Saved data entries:
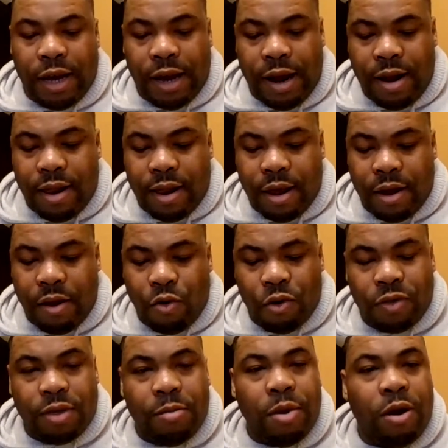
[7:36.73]
in the
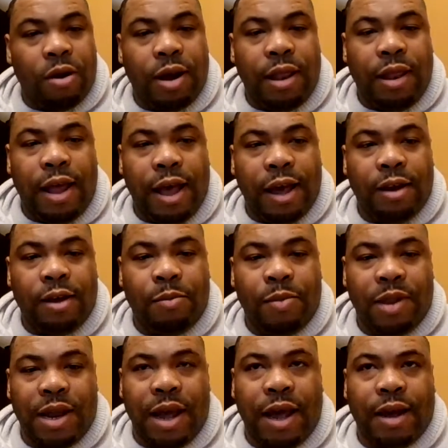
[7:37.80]
North American lineup
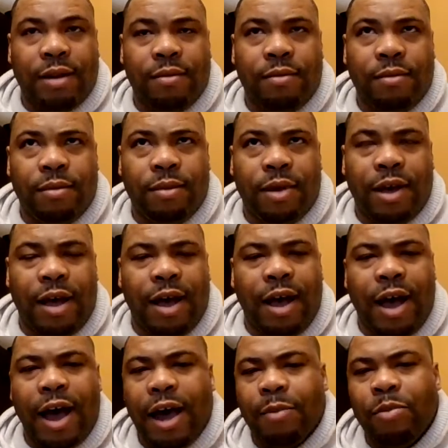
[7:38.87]
that
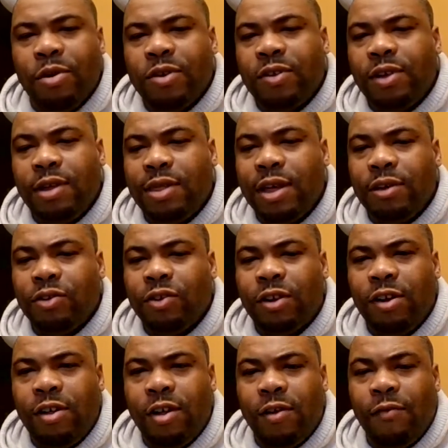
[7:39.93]
I personally think
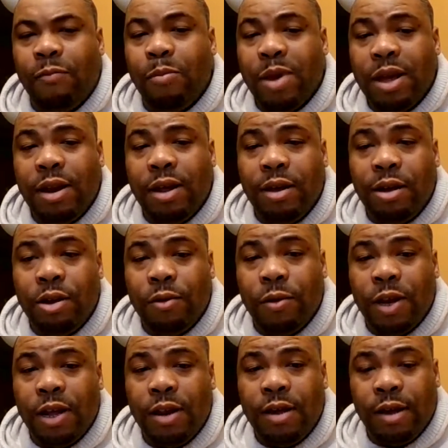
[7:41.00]
shouldn't have been
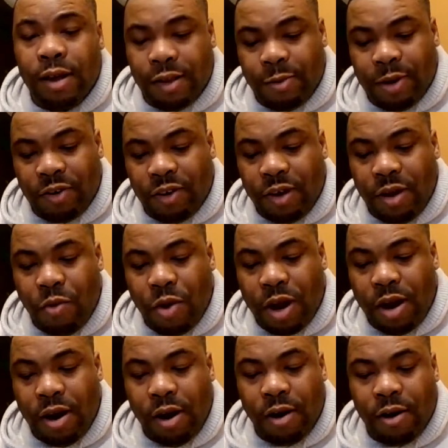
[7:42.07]
included, especially
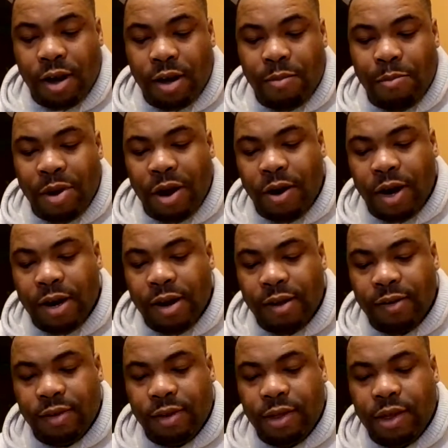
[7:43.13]
when you're comparing
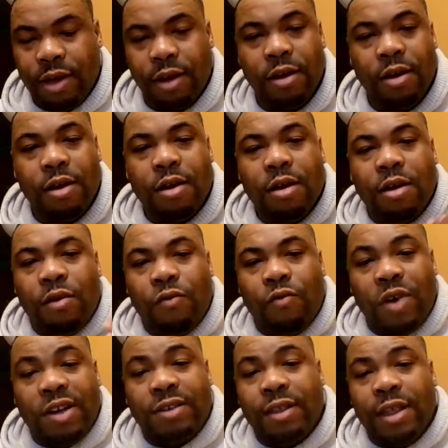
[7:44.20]
this to the
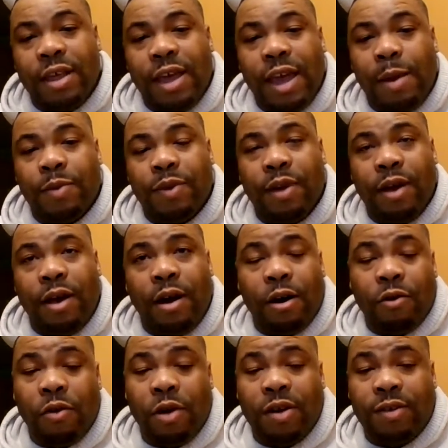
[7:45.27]
rest of the games that
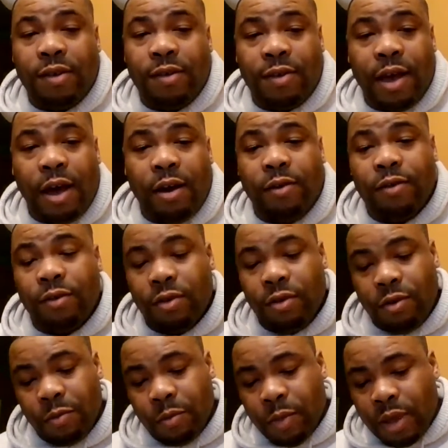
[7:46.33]
are greatest hits titles.
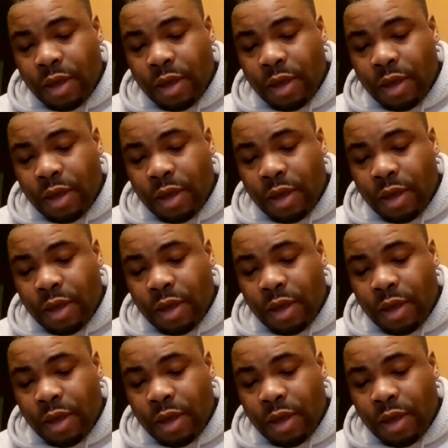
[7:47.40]
So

What you will do: Pictures aside, give the data again exactly as it appears.

Written solution:
[7:36.73]
in the
[7:37.80]
North American lineup
[7:38.87]
that
[7:39.93]
I personally think
[7:41.00]
shouldn't have been
[7:42.07]
included, especially
[7:43.13]
when you're comparing
[7:44.20]
this to the
[7:45.27]
rest of the games that
[7:46.33]
are greatest hits titles.
[7:47.40]
So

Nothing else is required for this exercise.